図4を参照して分かるように、有機物40の割合を0.3質量%以下とすることによって、1.4(テスラ)よりも大きい磁束密度を得ることができた。さらに、有機物40の割合を0.15質量%未満とすることによって、1.49(テスラ)を超える磁束密度を得ることができた。
今回開示された実施の形態および実施例はすべての点で例示であって制限的なものではないと考えられるべきである。本発明の範囲は上記した説明ではなくて特許請求の範囲によって示され、特許請求の範囲と均等の意味および範囲内でのすべての変更が含まれることが意図される。

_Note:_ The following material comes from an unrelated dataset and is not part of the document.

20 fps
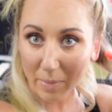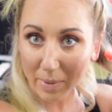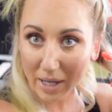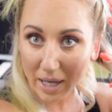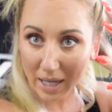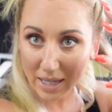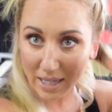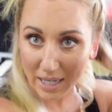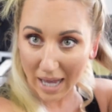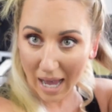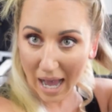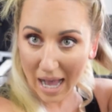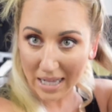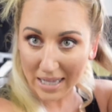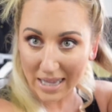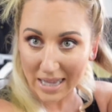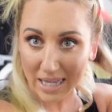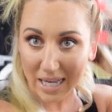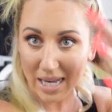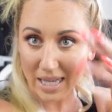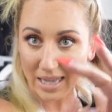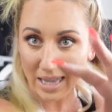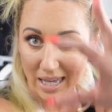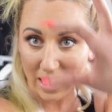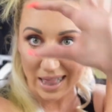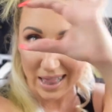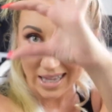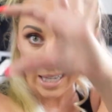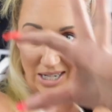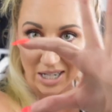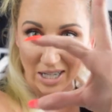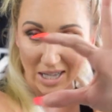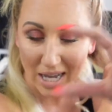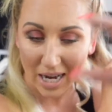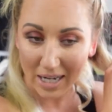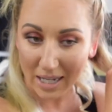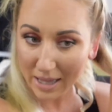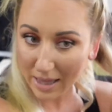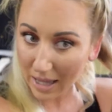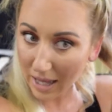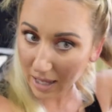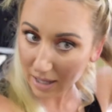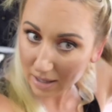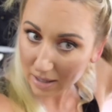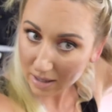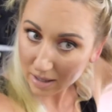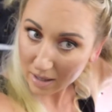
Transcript: because I can't see. It's like a little tiny thing.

10 金属磁性粒子、20 絶縁被膜、30 複合磁性粒子、40 有機物。
Claims (5)
- 金属磁性粒子と、前記金属磁性粒子の表面を取り囲む絶縁被膜とを含む複数の複合磁性粒子と、
粉末状の有機物とを備え、
前記複合磁性粒子の平均粒径Dと、前記有機物の平均粒径dとは、d/D≦0.7の関係を満たし、
前記有機物の割合は、0を超え0.3質量%以下である、軟磁性材料。 - 前記複合磁性粒子の平均粒径Dと、前記有機物の平均粒径dとは、d/D≦0.45の関係をさらに満たす、請求項1に記載の軟磁性材料。
- 前記有機物の割合は、0を超え0.15質量%未満である、請求項1または2に記載の軟磁性材料。
- 前記有機物は、6−12ナイロン、ポリテトラフルオロエチレン、熱可塑性ポリイミド、熱可塑性ポリアミド、熱可塑性ポリアミドイミド、高分子量ポリエチレンおよび高級脂肪酸系からなる群より選ばれた少なくとも一種を含む、請求項1から3のいずれか1項に記載の軟磁性材料。
- 請求項1から4のいずれか1項に記載の軟磁性材料を用いて作製された圧粉磁心であって、
8.0×103(A/m)の磁場を印加した場合の磁束密度が、1.4(T:テスラ)よりも大きい、圧粉磁心。